Work to be completed: Copy out each line of the entries below in which the string "with" appears.

Stored data entries:
[Start of section]

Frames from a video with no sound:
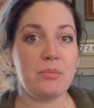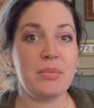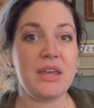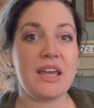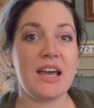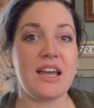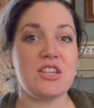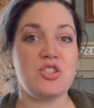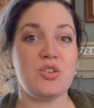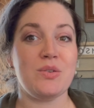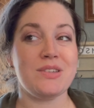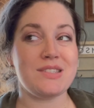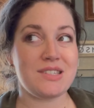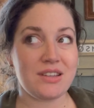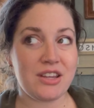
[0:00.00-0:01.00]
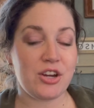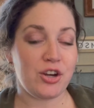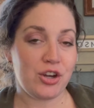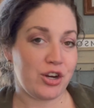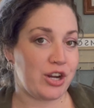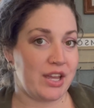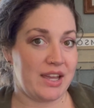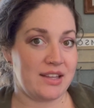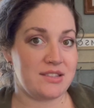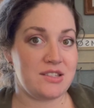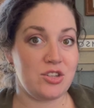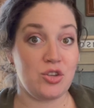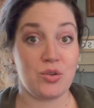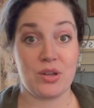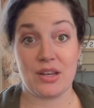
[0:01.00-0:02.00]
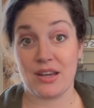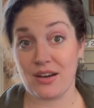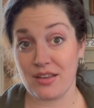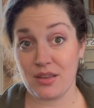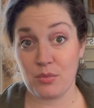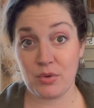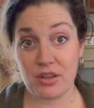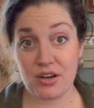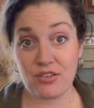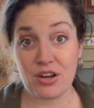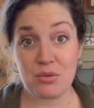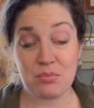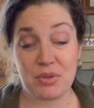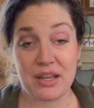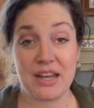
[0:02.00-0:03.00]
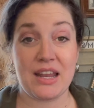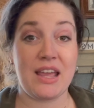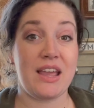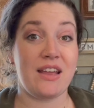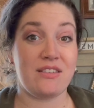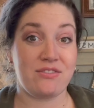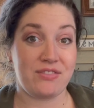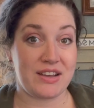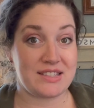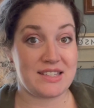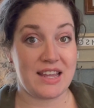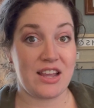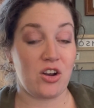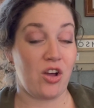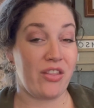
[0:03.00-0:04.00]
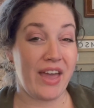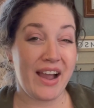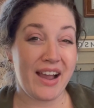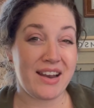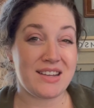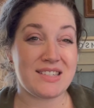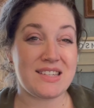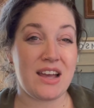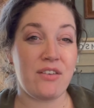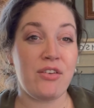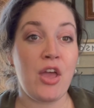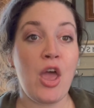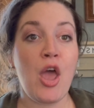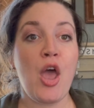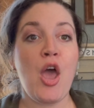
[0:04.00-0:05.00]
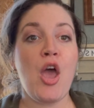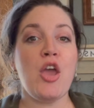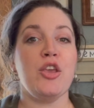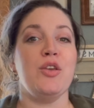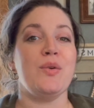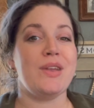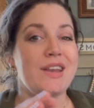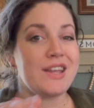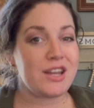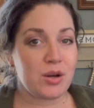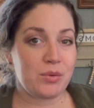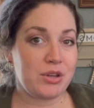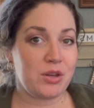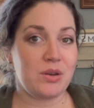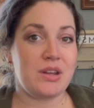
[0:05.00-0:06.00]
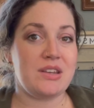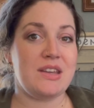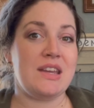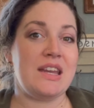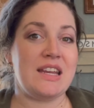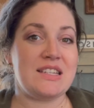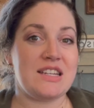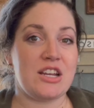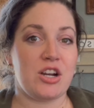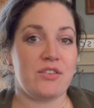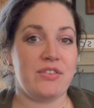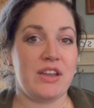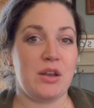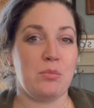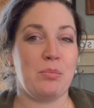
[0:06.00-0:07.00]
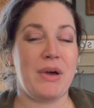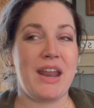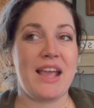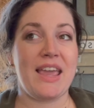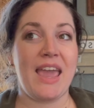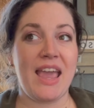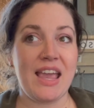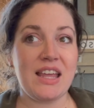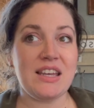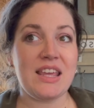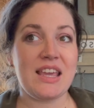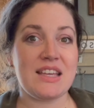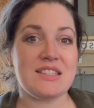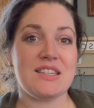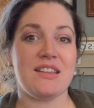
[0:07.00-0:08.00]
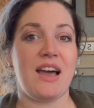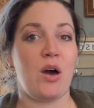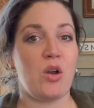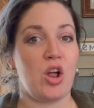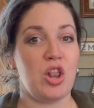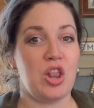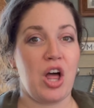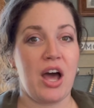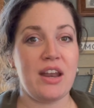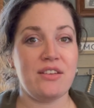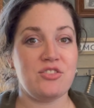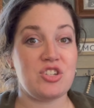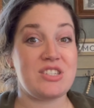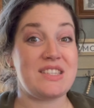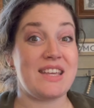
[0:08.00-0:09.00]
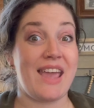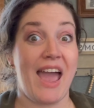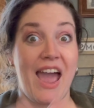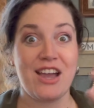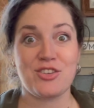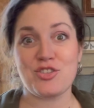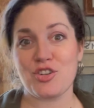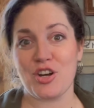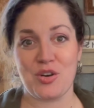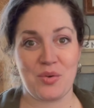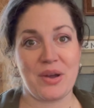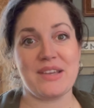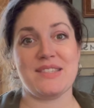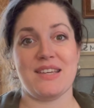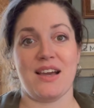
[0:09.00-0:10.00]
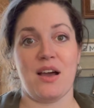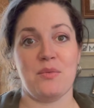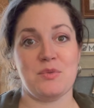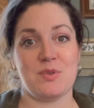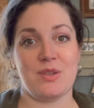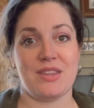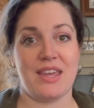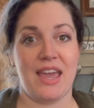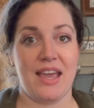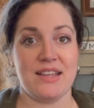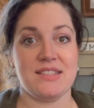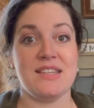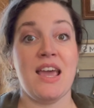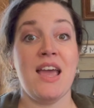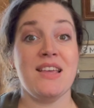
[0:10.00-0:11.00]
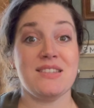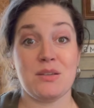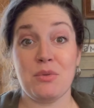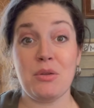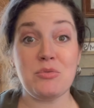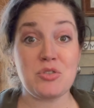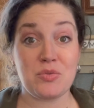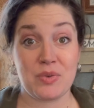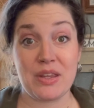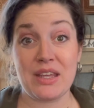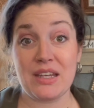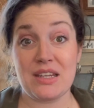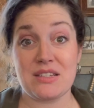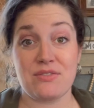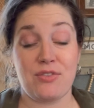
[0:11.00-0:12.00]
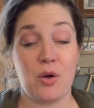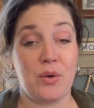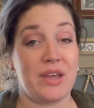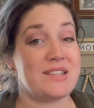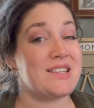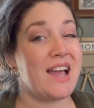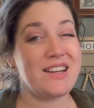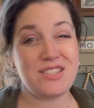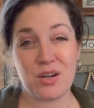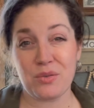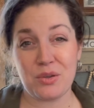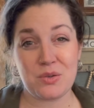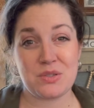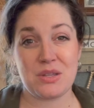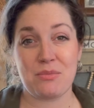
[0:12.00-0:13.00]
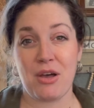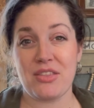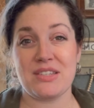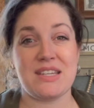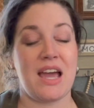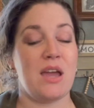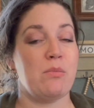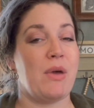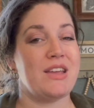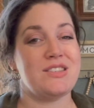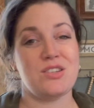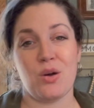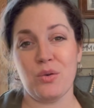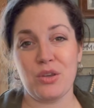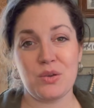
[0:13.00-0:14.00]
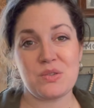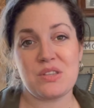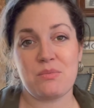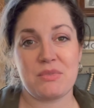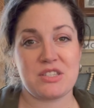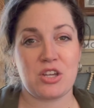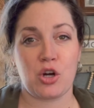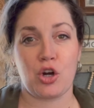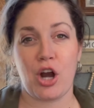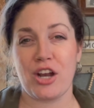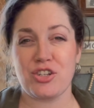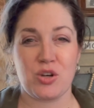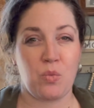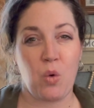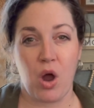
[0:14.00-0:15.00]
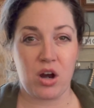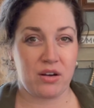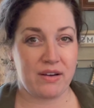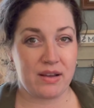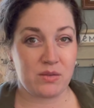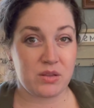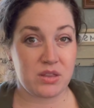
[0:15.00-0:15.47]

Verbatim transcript: because you can still hear your kids. You can hear them when they're complaining and fussing and all that kind of stuff you can hear when you need, to intervene, but it can cancel out a lot of just the extra noise that comes with kids. Sometimes you really need to focus. I don't use them all the time. I don't use them as a crutch and walk around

[End of section]

Solution to the problem:
Frames from a video with no sound:
Verbatim transcript: because you can still hear your kids. You can hear them when they're complaining and fussing and all that kind of stuff you can hear when you need, to intervene, but it can cancel out a lot of just the extra noise that comes with kids. Sometimes you really need to focus. I don't use them all the time. I don't use them as a crutch and walk around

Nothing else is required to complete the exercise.